----- Available data -----

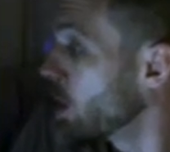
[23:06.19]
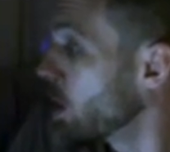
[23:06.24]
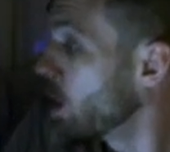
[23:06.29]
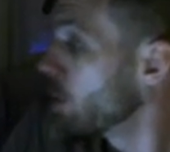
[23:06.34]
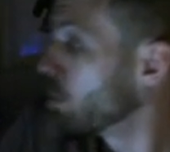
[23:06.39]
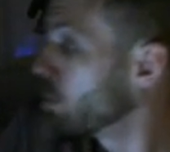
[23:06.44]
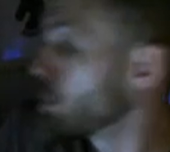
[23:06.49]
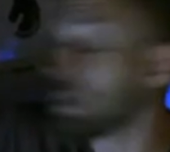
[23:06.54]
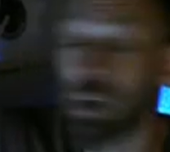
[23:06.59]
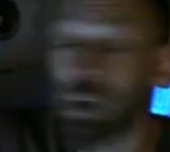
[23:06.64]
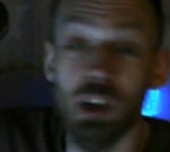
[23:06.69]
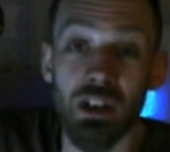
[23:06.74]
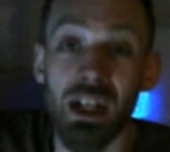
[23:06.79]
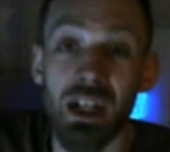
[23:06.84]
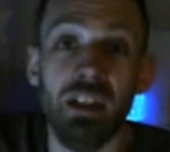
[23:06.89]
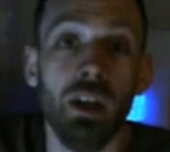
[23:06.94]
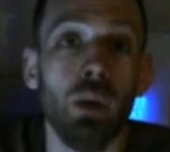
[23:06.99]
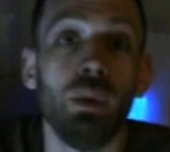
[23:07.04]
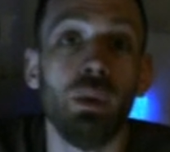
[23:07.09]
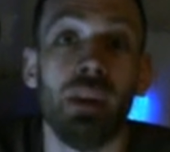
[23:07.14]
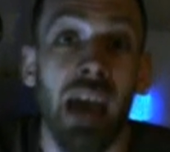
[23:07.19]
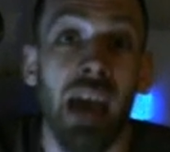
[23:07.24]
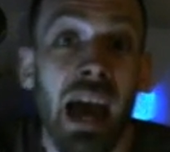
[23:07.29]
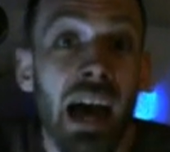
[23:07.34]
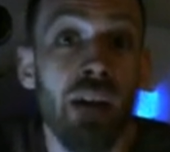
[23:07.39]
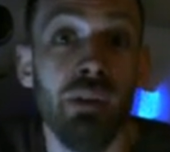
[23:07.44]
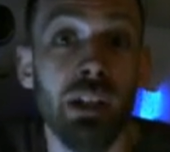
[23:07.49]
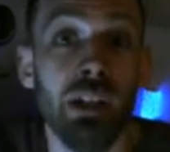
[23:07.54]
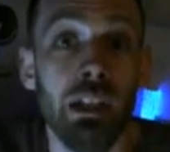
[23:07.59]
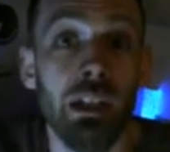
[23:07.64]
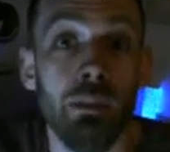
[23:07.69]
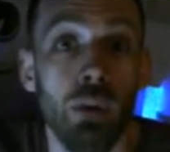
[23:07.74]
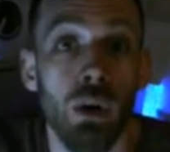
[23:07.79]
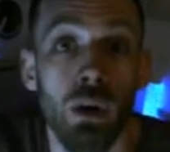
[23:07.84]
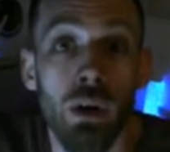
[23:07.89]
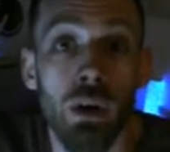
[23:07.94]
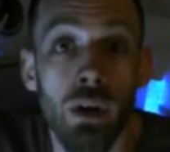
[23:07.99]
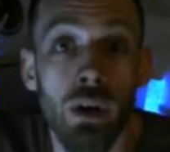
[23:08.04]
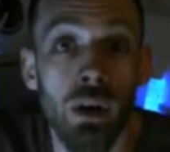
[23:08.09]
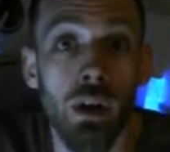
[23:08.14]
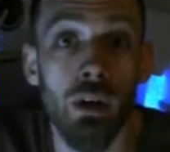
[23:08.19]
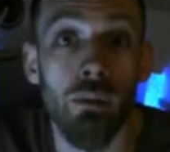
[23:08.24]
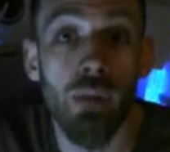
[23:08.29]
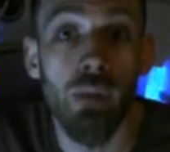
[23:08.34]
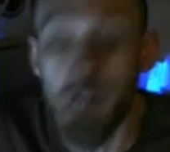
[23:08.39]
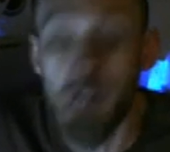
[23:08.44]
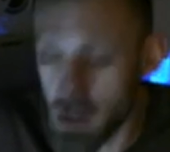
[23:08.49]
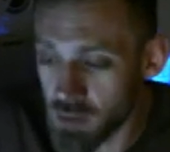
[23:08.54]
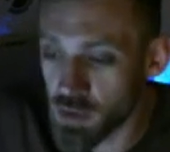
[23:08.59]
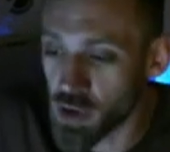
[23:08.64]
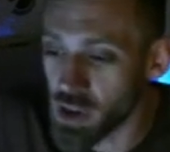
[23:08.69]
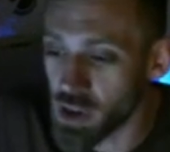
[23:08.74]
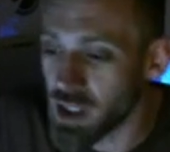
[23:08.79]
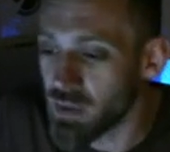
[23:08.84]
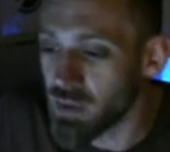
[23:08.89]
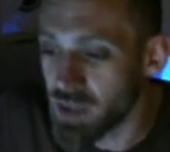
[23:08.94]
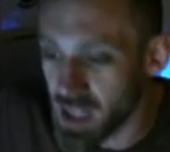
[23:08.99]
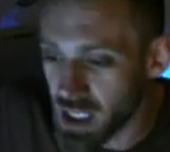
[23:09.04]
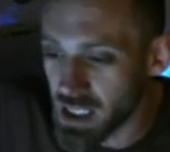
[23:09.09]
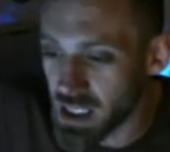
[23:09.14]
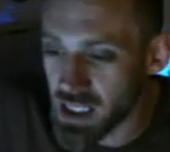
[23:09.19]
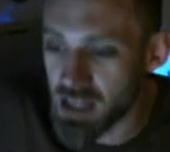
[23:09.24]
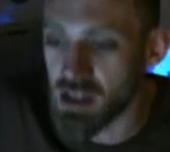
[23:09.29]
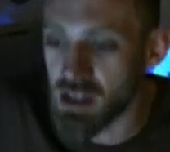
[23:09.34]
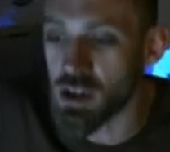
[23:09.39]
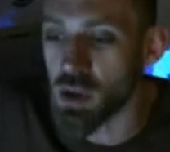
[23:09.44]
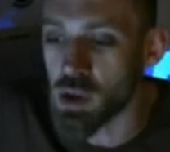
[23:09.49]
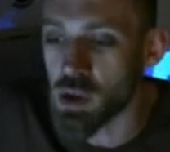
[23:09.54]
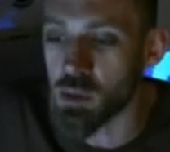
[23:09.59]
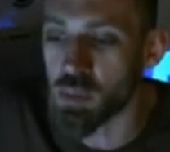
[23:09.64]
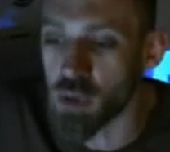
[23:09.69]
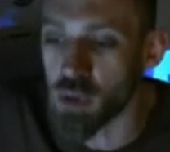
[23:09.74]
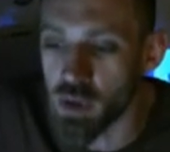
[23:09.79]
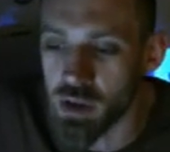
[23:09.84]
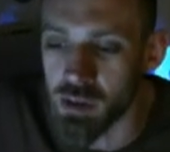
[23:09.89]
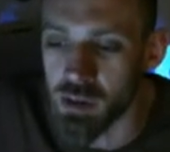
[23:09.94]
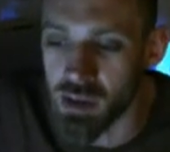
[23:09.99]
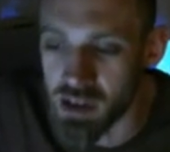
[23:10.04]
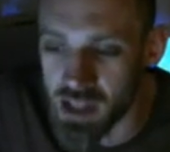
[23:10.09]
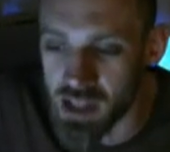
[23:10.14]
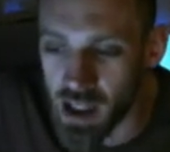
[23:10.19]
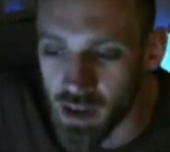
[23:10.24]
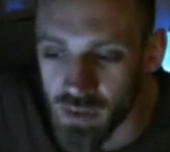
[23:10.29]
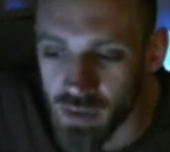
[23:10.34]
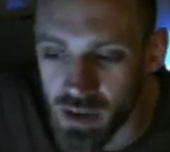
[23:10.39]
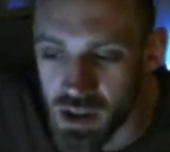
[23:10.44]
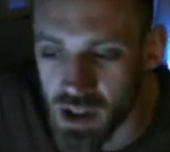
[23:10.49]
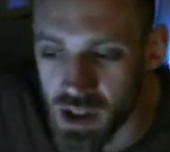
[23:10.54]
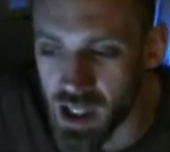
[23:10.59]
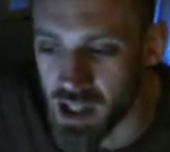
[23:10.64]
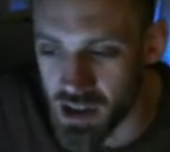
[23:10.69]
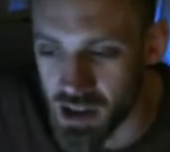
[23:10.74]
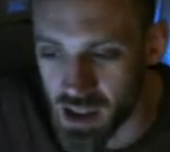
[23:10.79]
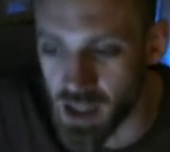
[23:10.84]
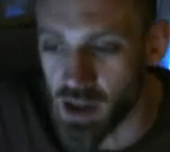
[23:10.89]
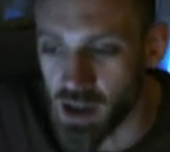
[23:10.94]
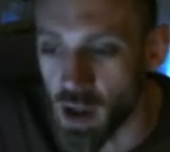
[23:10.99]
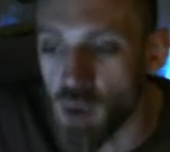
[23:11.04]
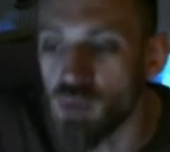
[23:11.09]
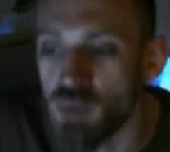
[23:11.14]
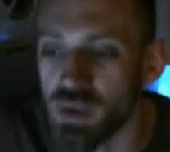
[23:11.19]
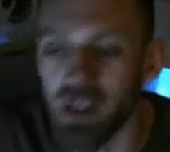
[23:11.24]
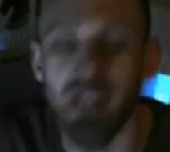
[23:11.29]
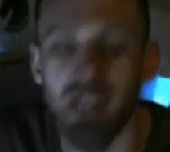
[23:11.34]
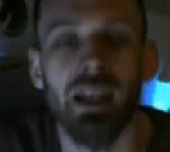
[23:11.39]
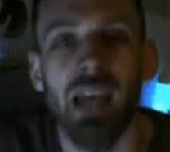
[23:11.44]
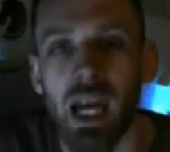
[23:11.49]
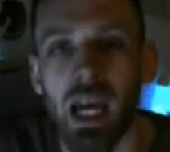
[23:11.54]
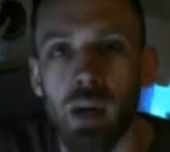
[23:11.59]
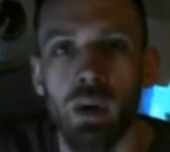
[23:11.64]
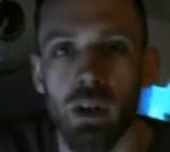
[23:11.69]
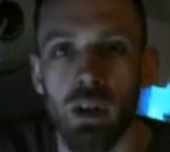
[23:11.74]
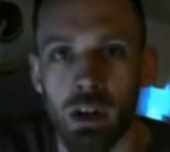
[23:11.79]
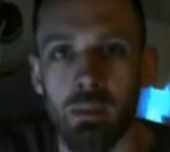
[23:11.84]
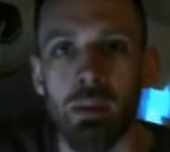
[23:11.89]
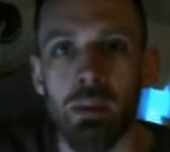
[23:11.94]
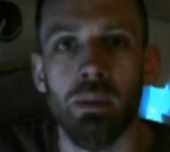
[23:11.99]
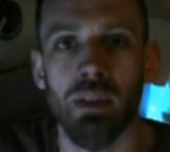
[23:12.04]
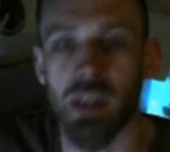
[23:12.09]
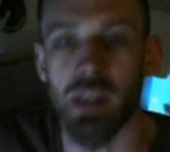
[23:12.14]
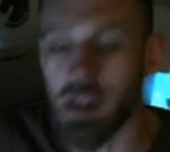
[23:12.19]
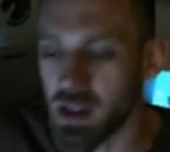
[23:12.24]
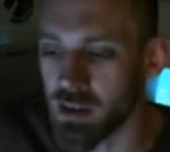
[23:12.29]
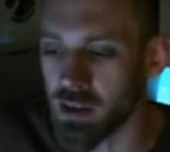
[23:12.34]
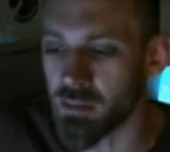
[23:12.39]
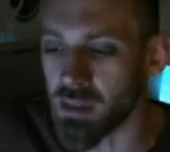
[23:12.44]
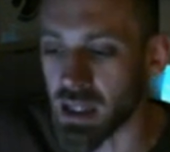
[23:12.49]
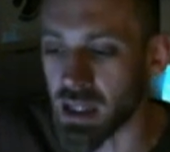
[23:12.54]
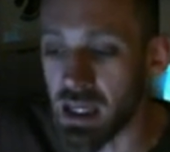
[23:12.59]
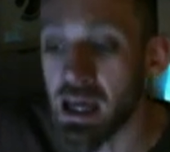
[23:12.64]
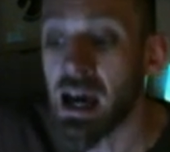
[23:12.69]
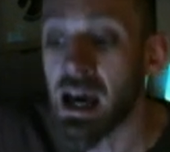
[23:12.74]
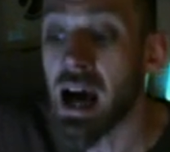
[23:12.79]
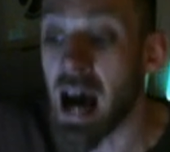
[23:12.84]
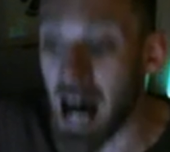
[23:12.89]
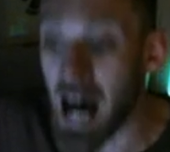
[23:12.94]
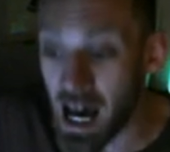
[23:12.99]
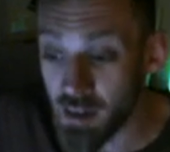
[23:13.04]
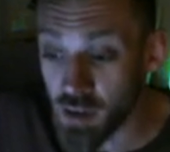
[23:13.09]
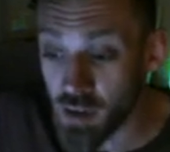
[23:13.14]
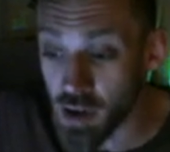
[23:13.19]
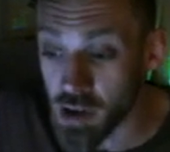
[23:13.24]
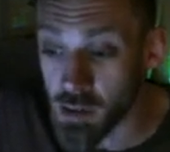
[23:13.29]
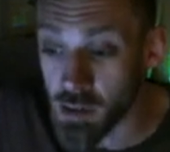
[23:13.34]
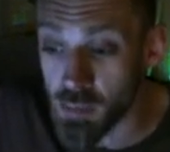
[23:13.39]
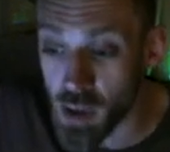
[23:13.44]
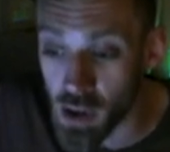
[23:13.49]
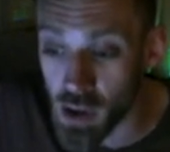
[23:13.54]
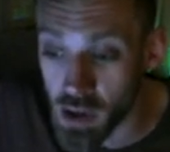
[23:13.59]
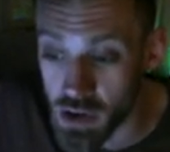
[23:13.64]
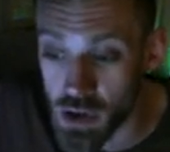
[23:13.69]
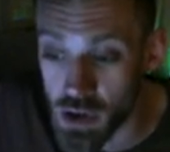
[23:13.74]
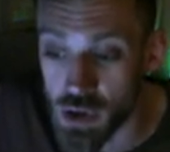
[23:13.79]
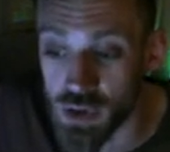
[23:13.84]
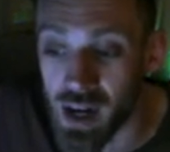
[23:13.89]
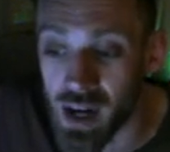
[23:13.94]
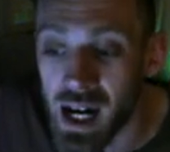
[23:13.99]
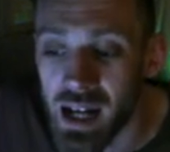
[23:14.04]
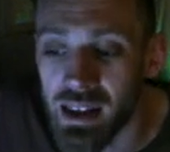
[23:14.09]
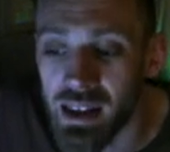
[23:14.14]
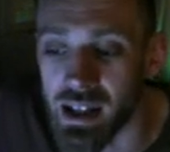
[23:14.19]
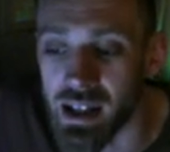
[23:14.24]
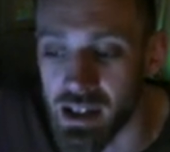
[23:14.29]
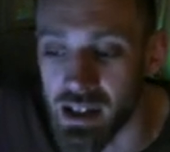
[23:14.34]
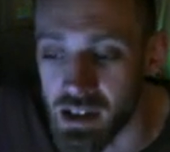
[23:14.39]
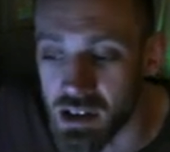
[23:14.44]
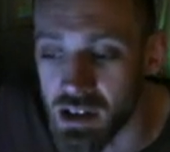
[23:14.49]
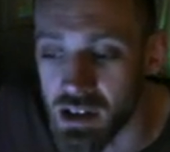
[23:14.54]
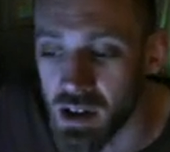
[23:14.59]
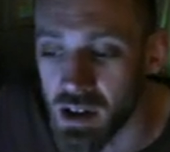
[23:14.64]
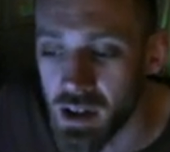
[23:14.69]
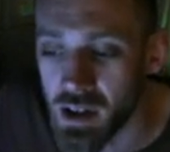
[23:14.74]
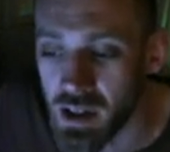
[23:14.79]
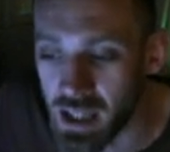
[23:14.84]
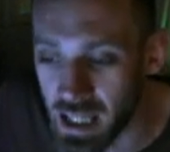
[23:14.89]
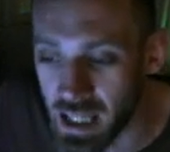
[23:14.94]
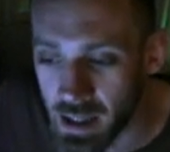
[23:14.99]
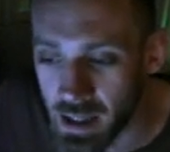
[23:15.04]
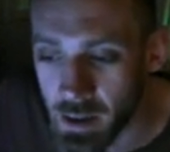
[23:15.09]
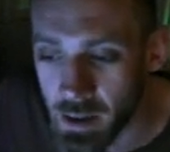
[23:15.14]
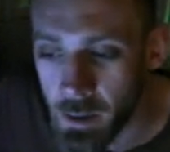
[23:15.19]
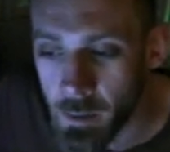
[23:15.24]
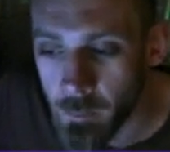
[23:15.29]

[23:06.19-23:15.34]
But because I don't care anymore, because I've done everything I need to do to prove to myself in chess, and I don't really care what other people think of me, I've got the bollocks to try this. Yeah?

-----

Your objective: Print the records again exactly, without the pictures.

Answer for the task:
[23:06.19]
[23:06.24]
[23:06.29]
[23:06.34]
[23:06.39]
[23:06.44]
[23:06.49]
[23:06.54]
[23:06.59]
[23:06.64]
[23:06.69]
[23:06.74]
[23:06.79]
[23:06.84]
[23:06.89]
[23:06.94]
[23:06.99]
[23:07.04]
[23:07.09]
[23:07.14]
[23:07.19]
[23:07.24]
[23:07.29]
[23:07.34]
[23:07.39]
[23:07.44]
[23:07.49]
[23:07.54]
[23:07.59]
[23:07.64]
[23:07.69]
[23:07.74]
[23:07.79]
[23:07.84]
[23:07.89]
[23:07.94]
[23:07.99]
[23:08.04]
[23:08.09]
[23:08.14]
[23:08.19]
[23:08.24]
[23:08.29]
[23:08.34]
[23:08.39]
[23:08.44]
[23:08.49]
[23:08.54]
[23:08.59]
[23:08.64]
[23:08.69]
[23:08.74]
[23:08.79]
[23:08.84]
[23:08.89]
[23:08.94]
[23:08.99]
[23:09.04]
[23:09.09]
[23:09.14]
[23:09.19]
[23:09.24]
[23:09.29]
[23:09.34]
[23:09.39]
[23:09.44]
[23:09.49]
[23:09.54]
[23:09.59]
[23:09.64]
[23:09.69]
[23:09.74]
[23:09.79]
[23:09.84]
[23:09.89]
[23:09.94]
[23:09.99]
[23:10.04]
[23:10.09]
[23:10.14]
[23:10.19]
[23:10.24]
[23:10.29]
[23:10.34]
[23:10.39]
[23:10.44]
[23:10.49]
[23:10.54]
[23:10.59]
[23:10.64]
[23:10.69]
[23:10.74]
[23:10.79]
[23:10.84]
[23:10.89]
[23:10.94]
[23:10.99]
[23:11.04]
[23:11.09]
[23:11.14]
[23:11.19]
[23:11.24]
[23:11.29]
[23:11.34]
[23:11.39]
[23:11.44]
[23:11.49]
[23:11.54]
[23:11.59]
[23:11.64]
[23:11.69]
[23:11.74]
[23:11.79]
[23:11.84]
[23:11.89]
[23:11.94]
[23:11.99]
[23:12.04]
[23:12.09]
[23:12.14]
[23:12.19]
[23:12.24]
[23:12.29]
[23:12.34]
[23:12.39]
[23:12.44]
[23:12.49]
[23:12.54]
[23:12.59]
[23:12.64]
[23:12.69]
[23:12.74]
[23:12.79]
[23:12.84]
[23:12.89]
[23:12.94]
[23:12.99]
[23:13.04]
[23:13.09]
[23:13.14]
[23:13.19]
[23:13.24]
[23:13.29]
[23:13.34]
[23:13.39]
[23:13.44]
[23:13.49]
[23:13.54]
[23:13.59]
[23:13.64]
[23:13.69]
[23:13.74]
[23:13.79]
[23:13.84]
[23:13.89]
[23:13.94]
[23:13.99]
[23:14.04]
[23:14.09]
[23:14.14]
[23:14.19]
[23:14.24]
[23:14.29]
[23:14.34]
[23:14.39]
[23:14.44]
[23:14.49]
[23:14.54]
[23:14.59]
[23:14.64]
[23:14.69]
[23:14.74]
[23:14.79]
[23:14.84]
[23:14.89]
[23:14.94]
[23:14.99]
[23:15.04]
[23:15.09]
[23:15.14]
[23:15.19]
[23:15.24]
[23:15.29]

[23:06.19-23:15.34]
But because I don't care anymore, because I've done everything I need to do to prove to myself in chess, and I don't really care what other people think of me, I've got the bollocks to try this. Yeah?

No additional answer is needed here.